Biosensors are a way of monitoring patients, especially patients who might be critically ill or diabetic, because sensors provide continuous data, real-time information about biochemical changes inside the body. Chemistry is required to throughout the process. The interesting part is how do you miniaturise so that you can implant these devices in human beings and how do you implant and at the same time allow the body to tolerate this alien implant of your sensor?
How did you get into your job?
My career path is somewhat unusual, my first degree was in medicine at the university of Newcastle, and after qualifying I decided to go into laboratory medicine, histopathology. I decided it wasn’t quite for me so I moved into a sister discipline of pathology, called clinical biochemistry. My boss at that time believed his junior doctors knew very little science so he sent us to do a chemistry degree. That triggered a very unusual career pathway because I was never quite a doctor and never quite a chemist.
I was essentially headhunted by ICI, in those days, Imperial Chemical Industries, who were looking for a biotechnology approach to their products. So my career switched from being a developing NHS pathologist to being a researcher, and since then I’ve simply expanded on my research activities in biochemical sensors.
What do you do in your job?
My laboratory does about five and a half million tests per annum, but this is on single samples of blood, where you get a slice of time which you can investigate. What sensors do is provide a continuous readout. So you have a continuous trace of the ups and downs of what the biochemistry’s doing inside the body.
We were awarded, with our lead partners Imperial College, a project to monitor elite athletes. An elite athlete is physiologically at the extreme of human endurance. We hope to provide better insights, to training regimes and the wellbeing and performance of athletes. See Biosensors calculate the road to sporting victory
What advice would you give for people wishing to enter your career area?

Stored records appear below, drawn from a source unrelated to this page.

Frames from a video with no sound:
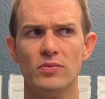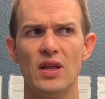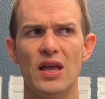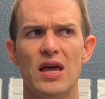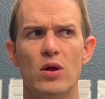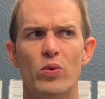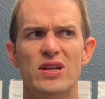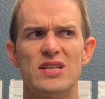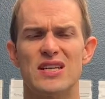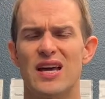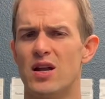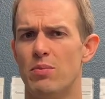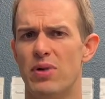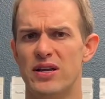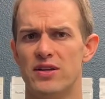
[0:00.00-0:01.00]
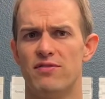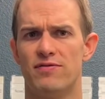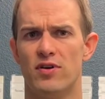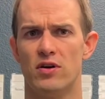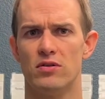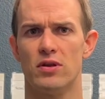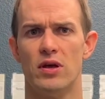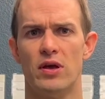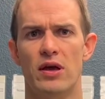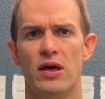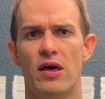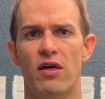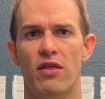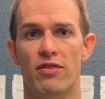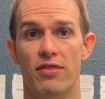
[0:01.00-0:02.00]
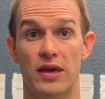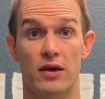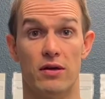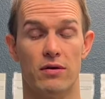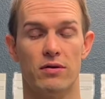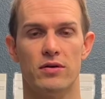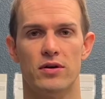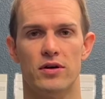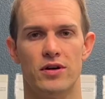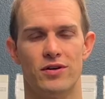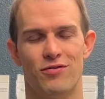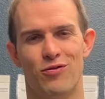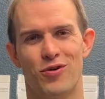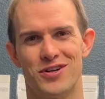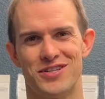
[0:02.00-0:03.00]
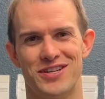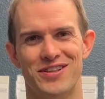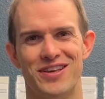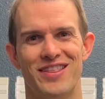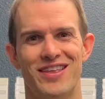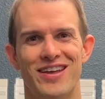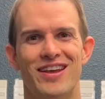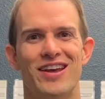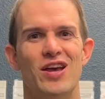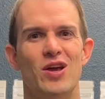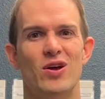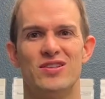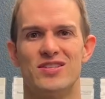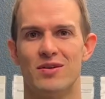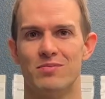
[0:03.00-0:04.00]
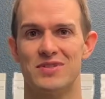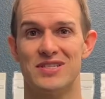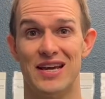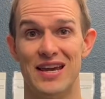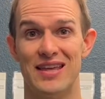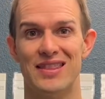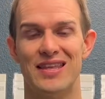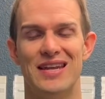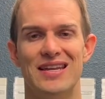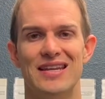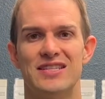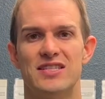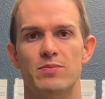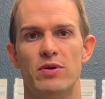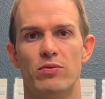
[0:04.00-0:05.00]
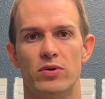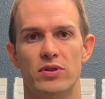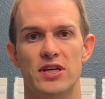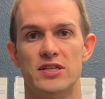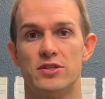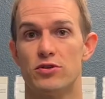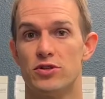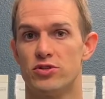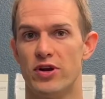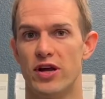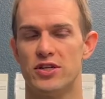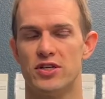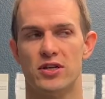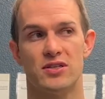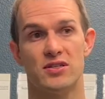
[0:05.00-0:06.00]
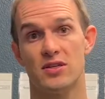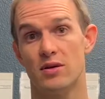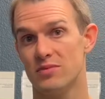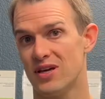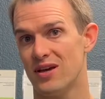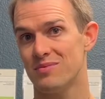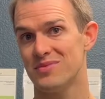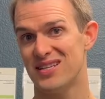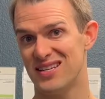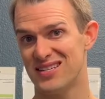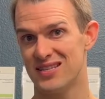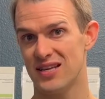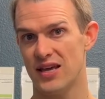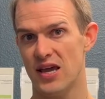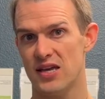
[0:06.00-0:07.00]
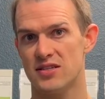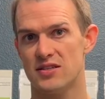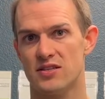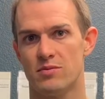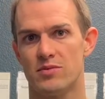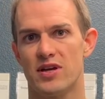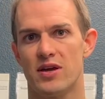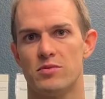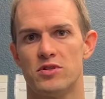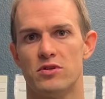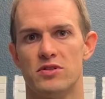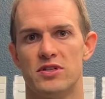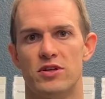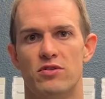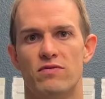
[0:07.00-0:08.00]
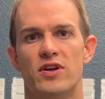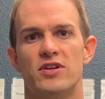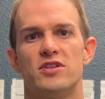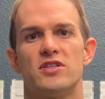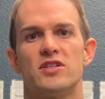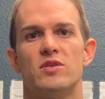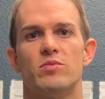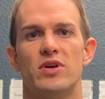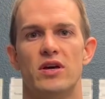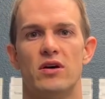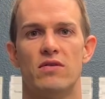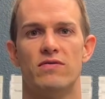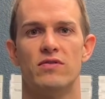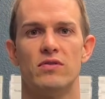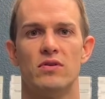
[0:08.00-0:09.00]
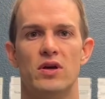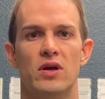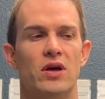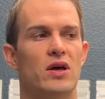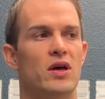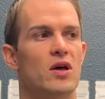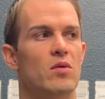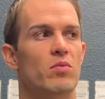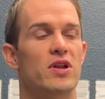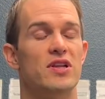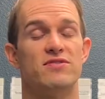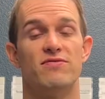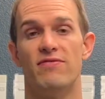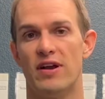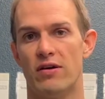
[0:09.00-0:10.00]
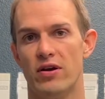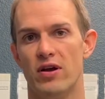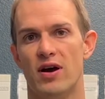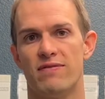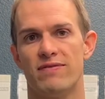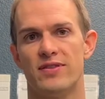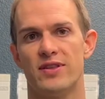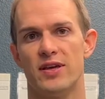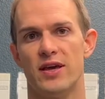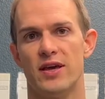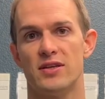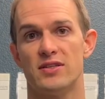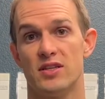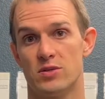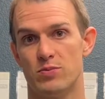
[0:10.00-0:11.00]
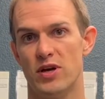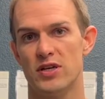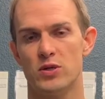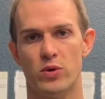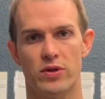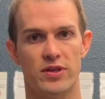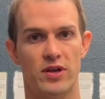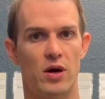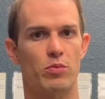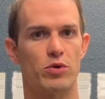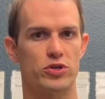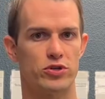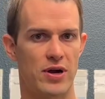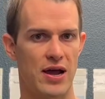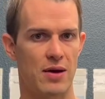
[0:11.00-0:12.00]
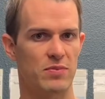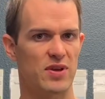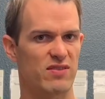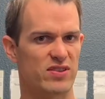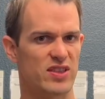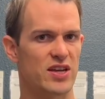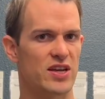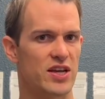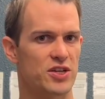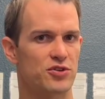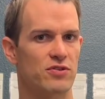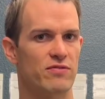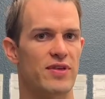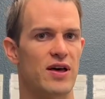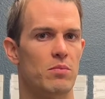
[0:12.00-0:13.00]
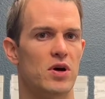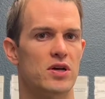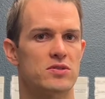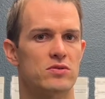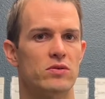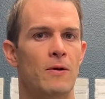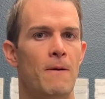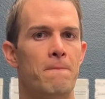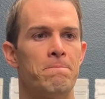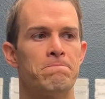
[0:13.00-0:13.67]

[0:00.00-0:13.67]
And we just kind of by default think, unfortunately, that if something's tight, that it needs to be released or stretched. And sometimes it is the case, and sometimes those interventions can be helpful, but it's very often the case, especially with the upper trap, given the nature of that muscle,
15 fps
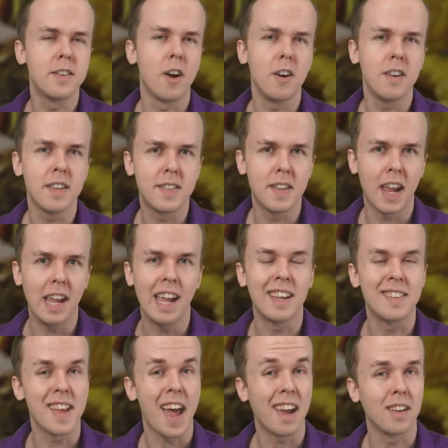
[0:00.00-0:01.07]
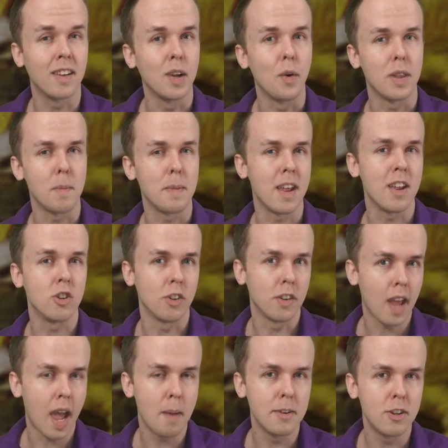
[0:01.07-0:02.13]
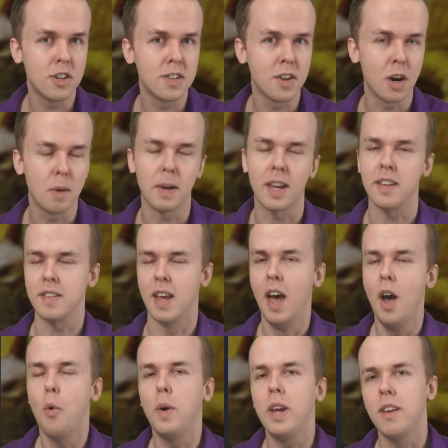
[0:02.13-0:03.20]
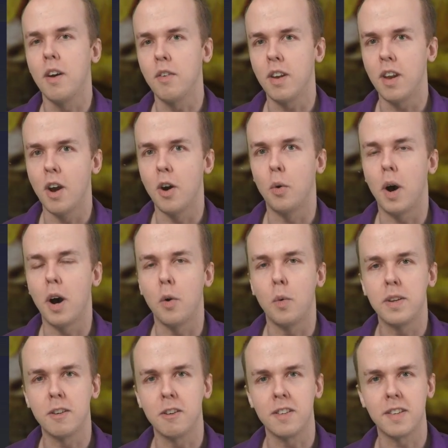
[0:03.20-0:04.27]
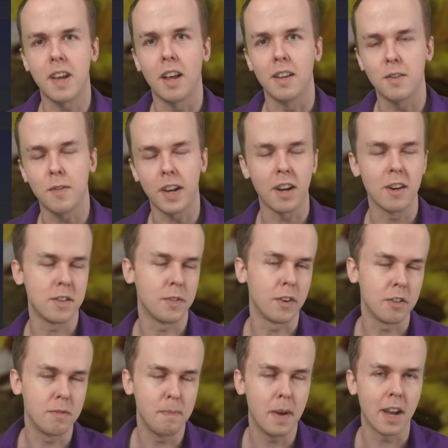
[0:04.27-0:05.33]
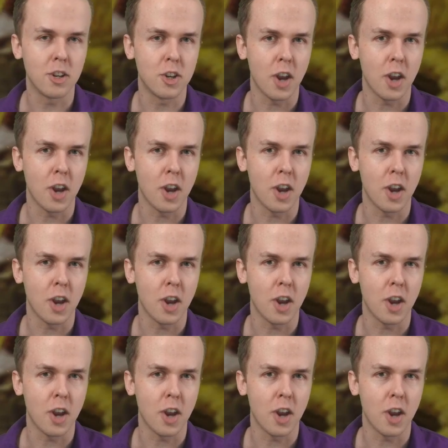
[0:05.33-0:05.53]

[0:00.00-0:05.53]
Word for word: It's hard to say exactly what the potential damages are because we don't know Wizards sales figures for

Whatever your final career is, chemistry opens up many doors beyond chemistry. Think about whether you are switched on by research and enquiry, or are you actually switched on more about delivering practical things for society.
Chemistry used to be much more of a standalone discipline, but now it’s interacting with physics, material science, and in my case, biomedicine. The mindset of chemists can help unravel the complexities of our natural world and with chemists entering applied worlds they are beginning to make huge inroads into the areas of global warming, energy limitation and clean living. Chemistry is a way of thinking, and that way of thinking translates across all sorts of disciplines.